Christophe de Beauvais

Chroniques
Source gallica.bnf.fr / BnF
Retraite

– Vous prendrez bien une petite maison ?

Avec l’âge, les vieux diminuaient. Moins forts, moins allants, moins intelligents, on pouvait leur vendre à peu près n’importe quoi. Alors, une petite maison, pourquoi pas ?

Mon oncle avait eu cette idée géniale après une forte altercation avec ma tante. « Tu n’es qu’un bon à rien », avait-elle conclu pour enfoncer le clou de sa défaite.

Et lui, touché, avait murmuré entre ses dents serrées qu’un jour il serait bon à un petit quelque chose.

Le « petit quelque chose » se cristallisa dans l’idée de la fin. Puisqu’au bout du compte on finit tous en boîte, pourquoi ne pas commencer un peu avant.
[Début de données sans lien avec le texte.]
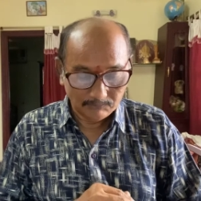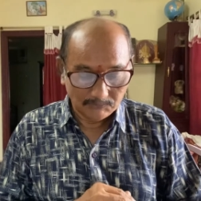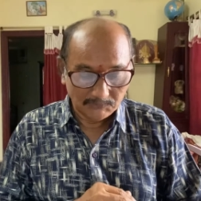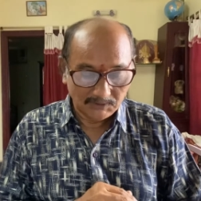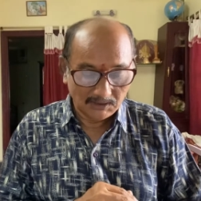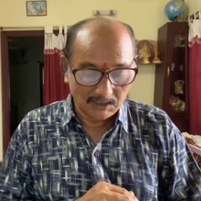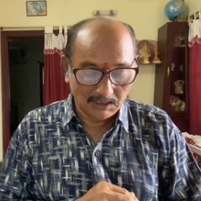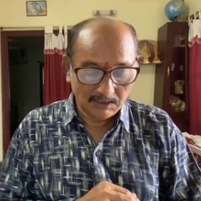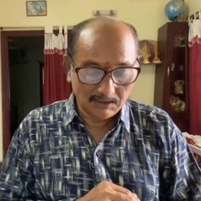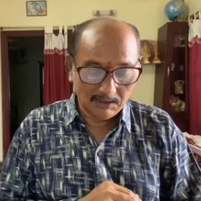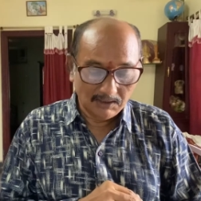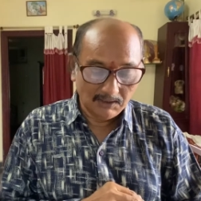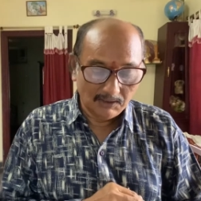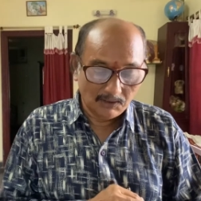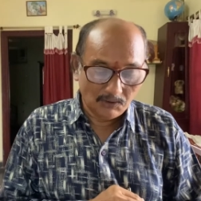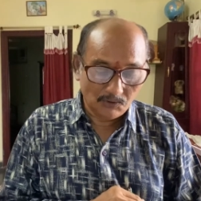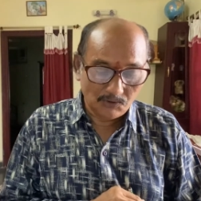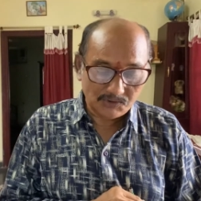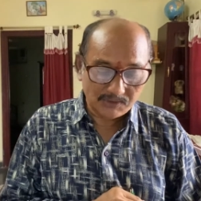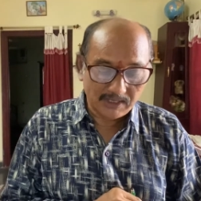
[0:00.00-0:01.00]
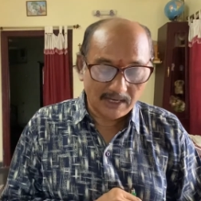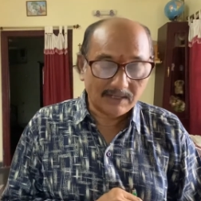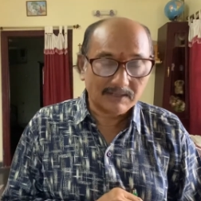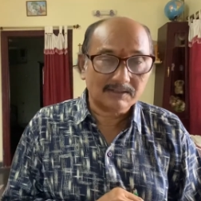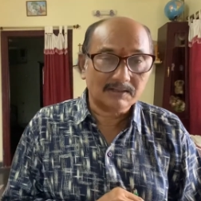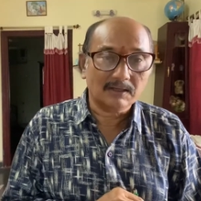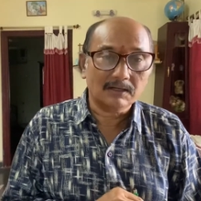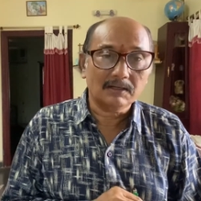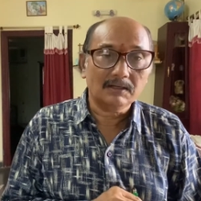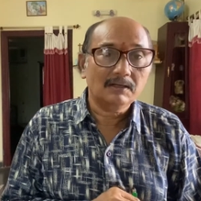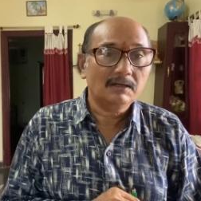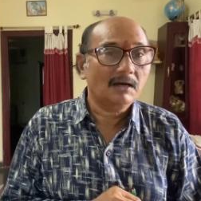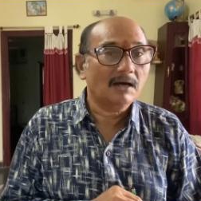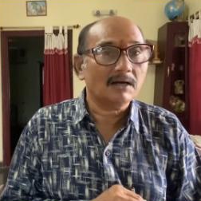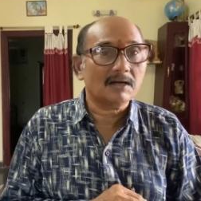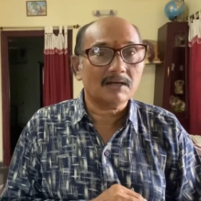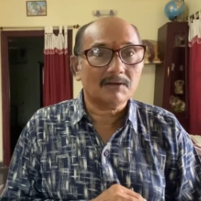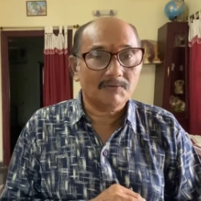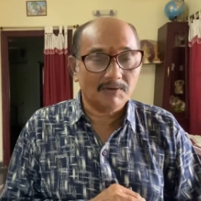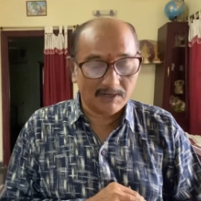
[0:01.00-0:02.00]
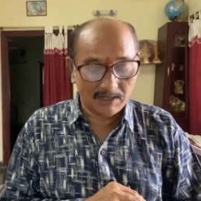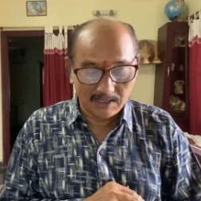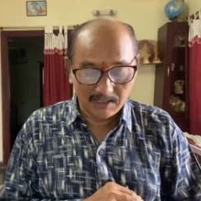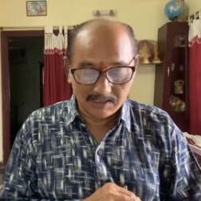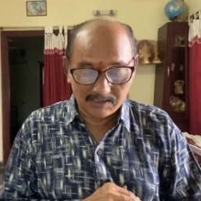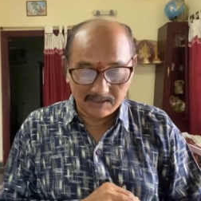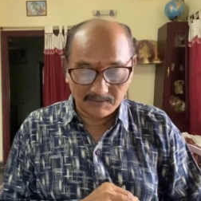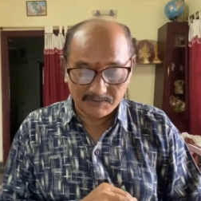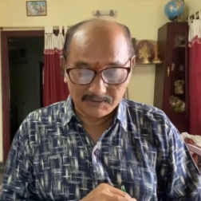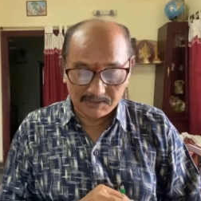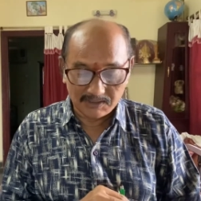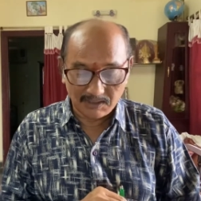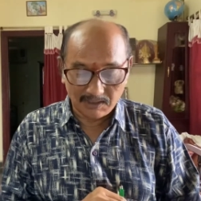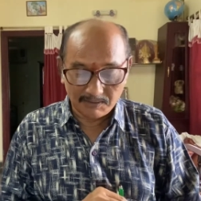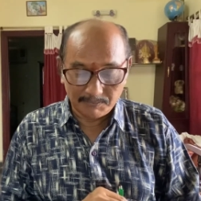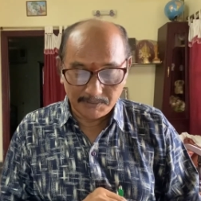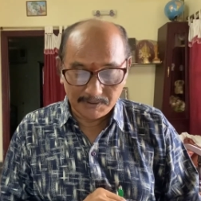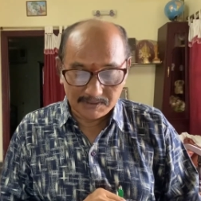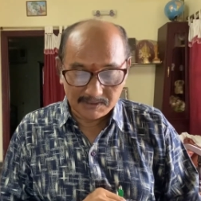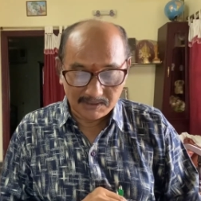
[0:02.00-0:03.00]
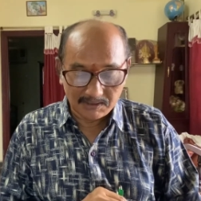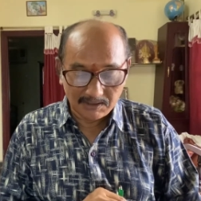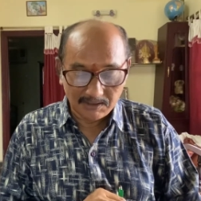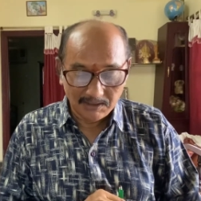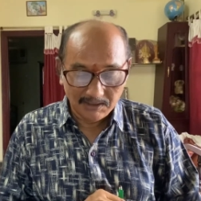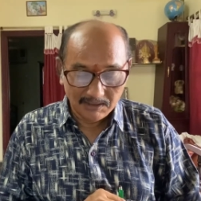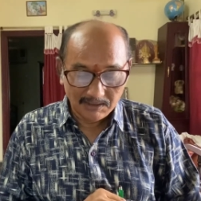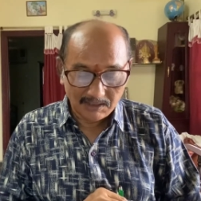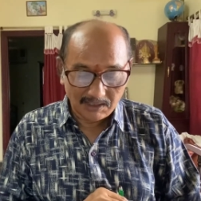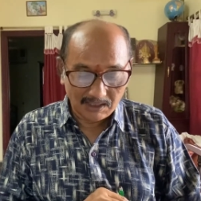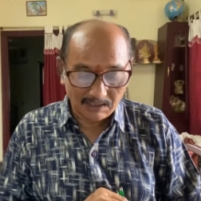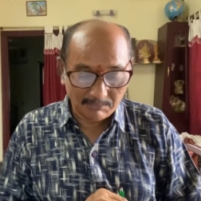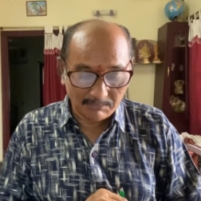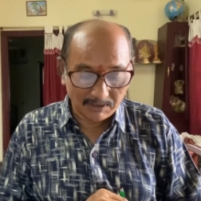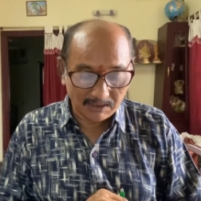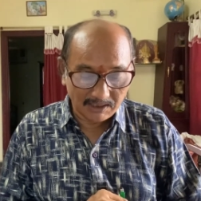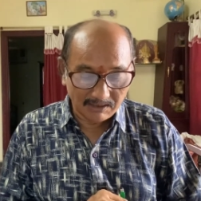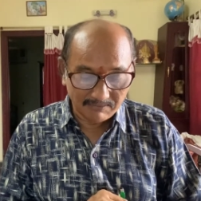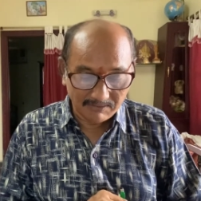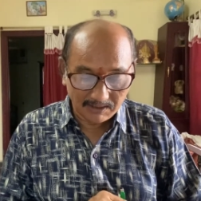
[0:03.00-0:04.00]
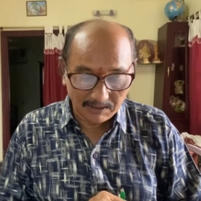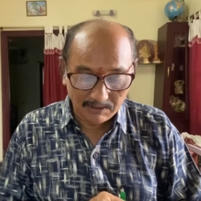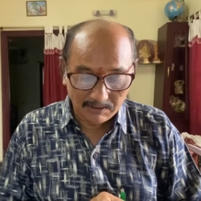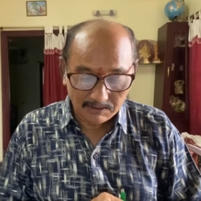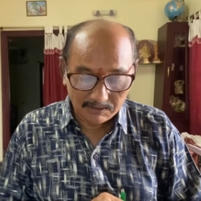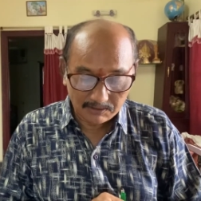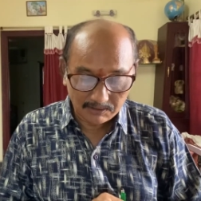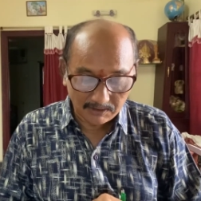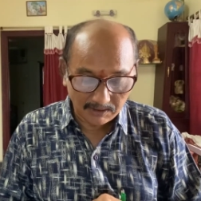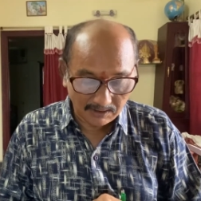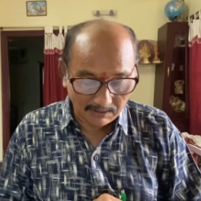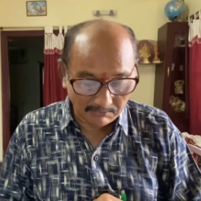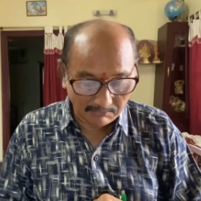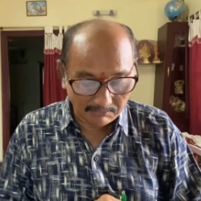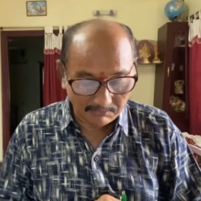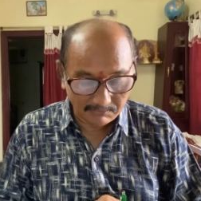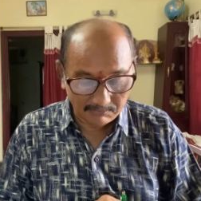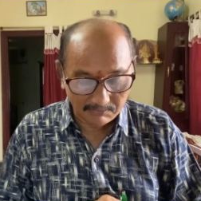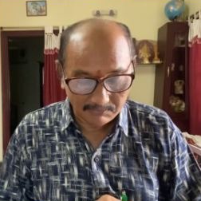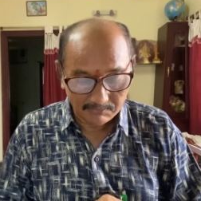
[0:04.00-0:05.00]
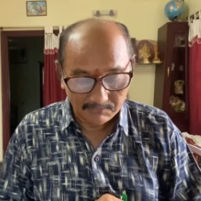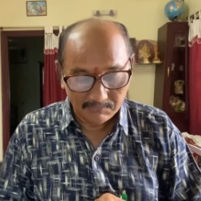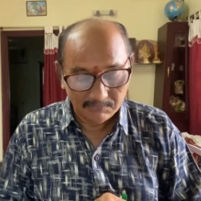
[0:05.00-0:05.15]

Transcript: Right? No sanction under 197 CRPC can be given to him.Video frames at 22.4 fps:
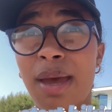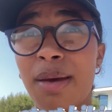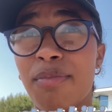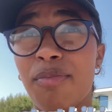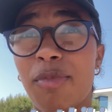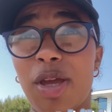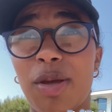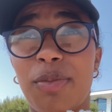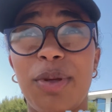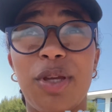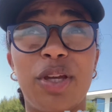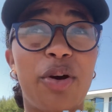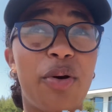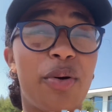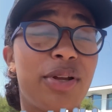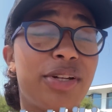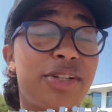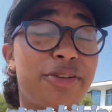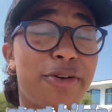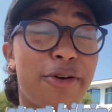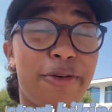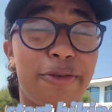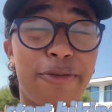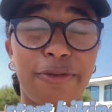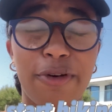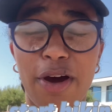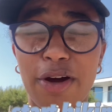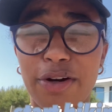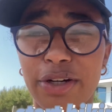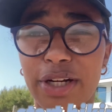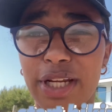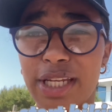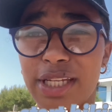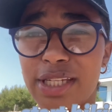Maybe go into a
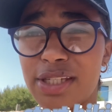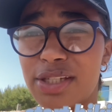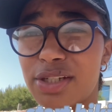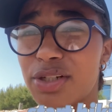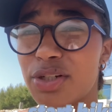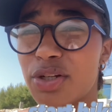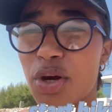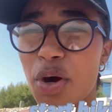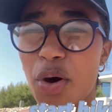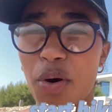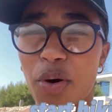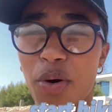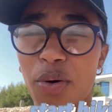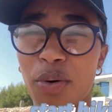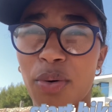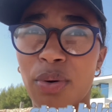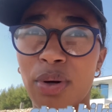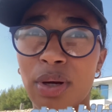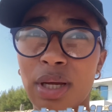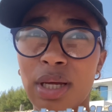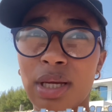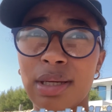forest, goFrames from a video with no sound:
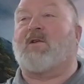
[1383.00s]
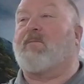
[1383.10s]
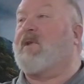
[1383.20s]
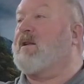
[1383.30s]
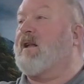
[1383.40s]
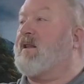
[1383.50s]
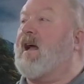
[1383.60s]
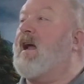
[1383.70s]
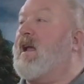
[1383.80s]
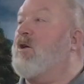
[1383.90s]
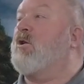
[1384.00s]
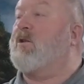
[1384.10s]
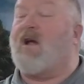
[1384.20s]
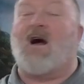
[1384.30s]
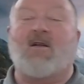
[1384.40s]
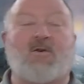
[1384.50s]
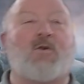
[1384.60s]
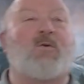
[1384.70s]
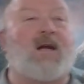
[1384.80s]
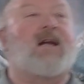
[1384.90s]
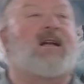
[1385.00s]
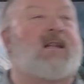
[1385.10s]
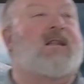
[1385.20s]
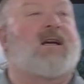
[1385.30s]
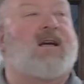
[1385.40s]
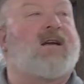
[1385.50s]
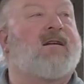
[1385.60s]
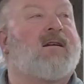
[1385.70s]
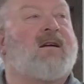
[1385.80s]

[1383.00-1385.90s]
something that they could not do anything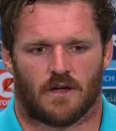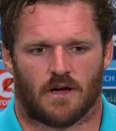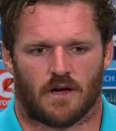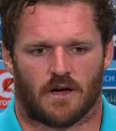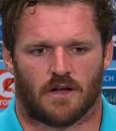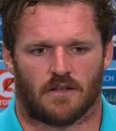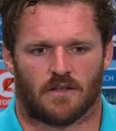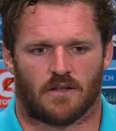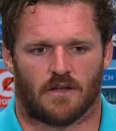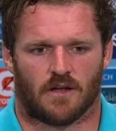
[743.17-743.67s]

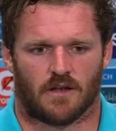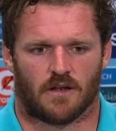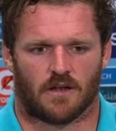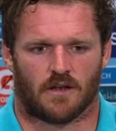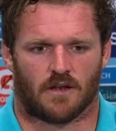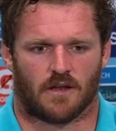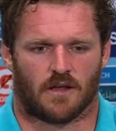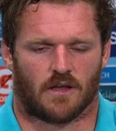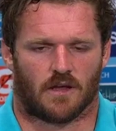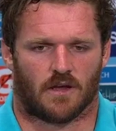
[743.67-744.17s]
And
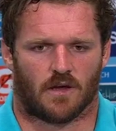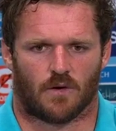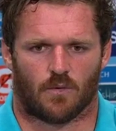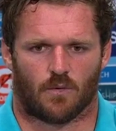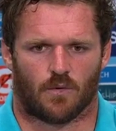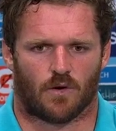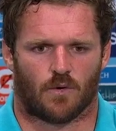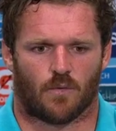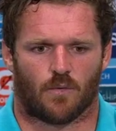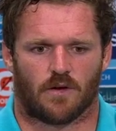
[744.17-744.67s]
then the,
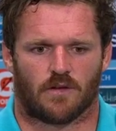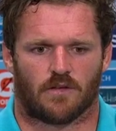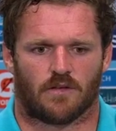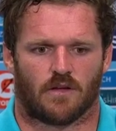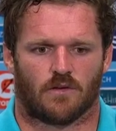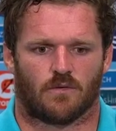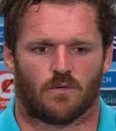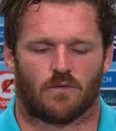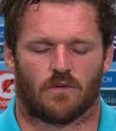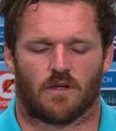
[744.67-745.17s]
we don't want
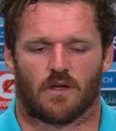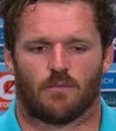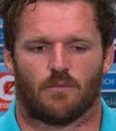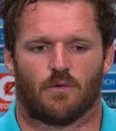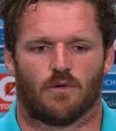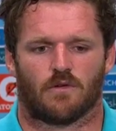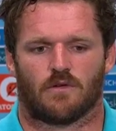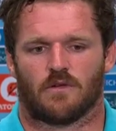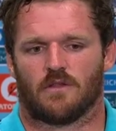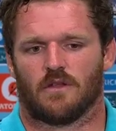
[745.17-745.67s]
they to take
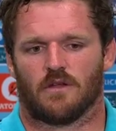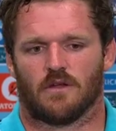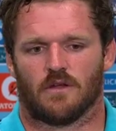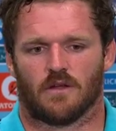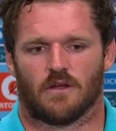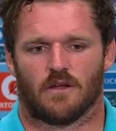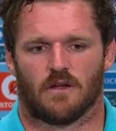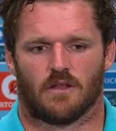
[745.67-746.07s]
balls in the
C’est à cette époque qu’il ouvrit son premier magasin.

Ses demeures minuscules intriguaient le chaland. « Mais comment voulez-vous que j’y entre ? » « Ne vous inquiétez pas, répondait mon oncle, avec l’âge on se contente de peu. » Et il poursuivait en décrivant tous les avantages d’une retraite indépendante, le coût modique de l’entrée, la finition des fenêtres et toutes les petites ouvertures qui permettaient aux vieux de voir le monde sans trop y participer.

« Vous verrez, un jour tout le monde adoptera mon système. » Et il est vrai qu’un petit vieux se satisfait de peu, qu’il donnerait cher pour accéder à l’antichambre de sa mort sans trop gêner, et pour ses enfants sans trop dépenser. La petite maison était faite pour lui, on pouvait même les regrouper.

Son entreprise prospéra, elle fut reprise, copiée, multipliée. On les rencontre aujourd’hui un peu partout dans nos villes et nos campagnes, sur les plages et au bord des routes. Et derrière chaque petite fenêtre, un petit vieux est là qui nous observe. Des yeux en pagaille qui grappillent de microscopiques morceaux de vie, qui attendent en silence la lente diminution de leurs paysages.

Je me souviens de mon oncle assis dans sa chambre, diminué, dont tous les mouvements n’étaient que lenteur et qui aspirait par petites pipées tout le dérisoire qu’il pouvait encore avaler.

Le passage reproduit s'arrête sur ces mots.